The particle properties were defined according to the particle size distributions obtained from microscope samples of the experimental measurements. EDEM also enables the user to create non-spherical particles (Figure 3) by grouping several particles which behave as a single particle i.e., having same material properties and move with same velocity.
Figure 3 - Non-spherical particle in EDEM
The particle sizes in these simulations varied from 200 µm to 400 µm in radius. Solving the JKR contact force for a large number of such small particles and a large number of particle-particle contacts causes a large computational cost. EDEM has a sophisticated method called “dynamic domain” where, particles having minimal movement outside the pre-defined dynamic domain will be frozen and no contact forces are calculated on those particles thereby reducing computational cost (Figure 4). In our case, the ice particles being in a pile for a while will undergo a phenomenon called “sintering” and stick together. This has been an additional advantage for us using the dynamic domain. The simulations were also performed on GPU processors to further speed up the simulation time.

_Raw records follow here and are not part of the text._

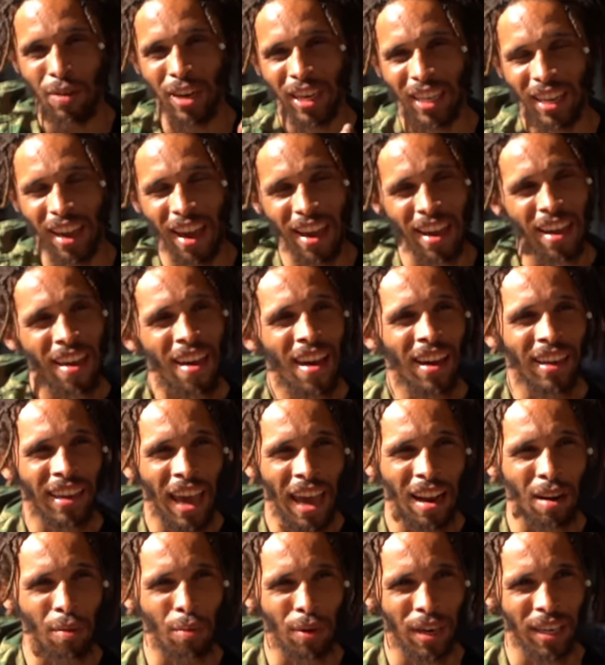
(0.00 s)
with a K,
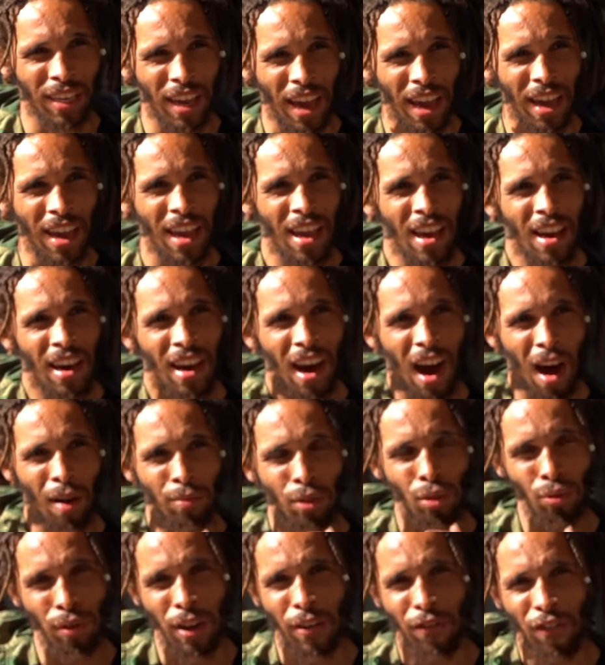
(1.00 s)
Caleb with a K. I'm
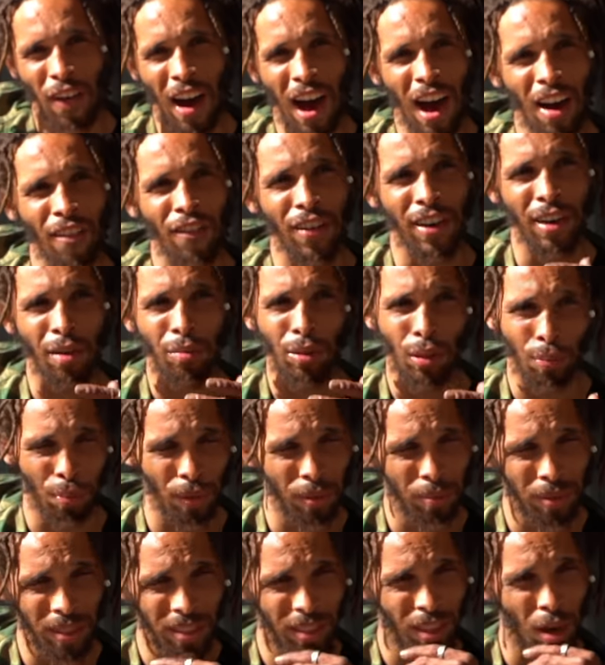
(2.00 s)
25 and them
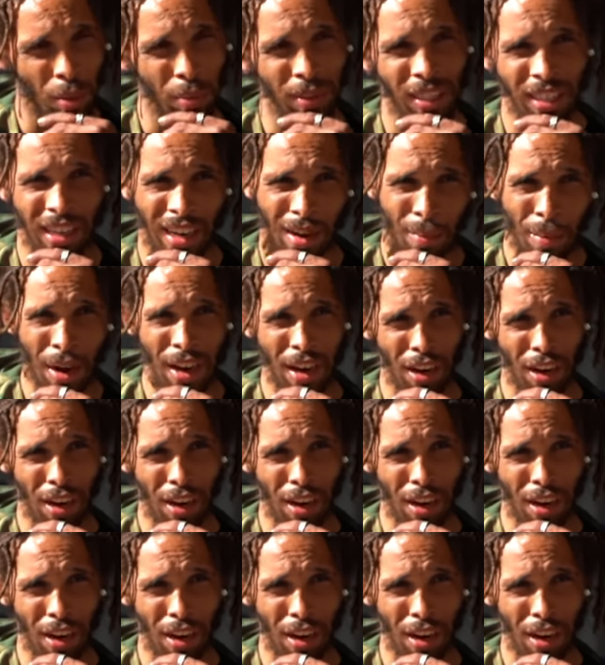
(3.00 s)
supremacists going to be saying,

Figure 4 - Dynamic domain from EDEM used to mimic sintering phenomenon of ice particles.
The angle of repose for varying Γ is shown in Figure 5. The results from the simulations could be matched well with the experimental trends and acts as a validation of the used material properties for ice particles. Figure 6 shows a comparison between simulation results with Γ = 0.218 J/m2 and experimental results at T = -12°C.
Figure 5 - Change in angle of repose with change in work of adhesion (Γ) value.
Figure 6 – The angle of repose for snow comparing a simulation result using Γ = 0.218 J/m2 with an experimental result for T = -12 °C.
The goal of this work was to explore to what extent EDEM simulation would be able to replicate the build-up of snow. Through the activities outlined above it was possible to demonstrate that EDEM was able to provide a good match for snow behaviours using the built-in modelling and physics capabilities. This article represents a snapshot of those findings, and a summary of the overall work has been published in [2].
About the Authors
Yeswanth Sai Tanneru
Yeswanth is mechanical engineer that recently finished his master program at Chalmers University of Technology. His studies have been in fluid dynamics, turbomachines & multiphase flows.
Tobias Eidevåg
Tobias is a research engineer at Volvo Cars and an industrial PhD student. His research focus on snow accumulation on exterior vehicle surfaces and the aim is to develop numerical techniques such that snow accumulation can be predicted on sensitive exterior surfaces such as radars, camera lenses and lidars.
David Kallin
David is an analysis engineer at Volvo Cars working primarily with numerical analysis in the team Contamination & CFD.
References
[1] T. Eidevåg, P. Abrahamsson, M. Eng, and A. Rasmuson, “Modeling of dry snow adhesion during normal impact with surfaces,” Powder Technol., vol. 361, pp. 1081–1092, 2019, doi: 10.1016/j.powtec.2019.10.085.
[2] Y. S. A. I. Tanneru, “Snow Contamination on Cars,” Master thesis, Chalmers University of Technology, 2020.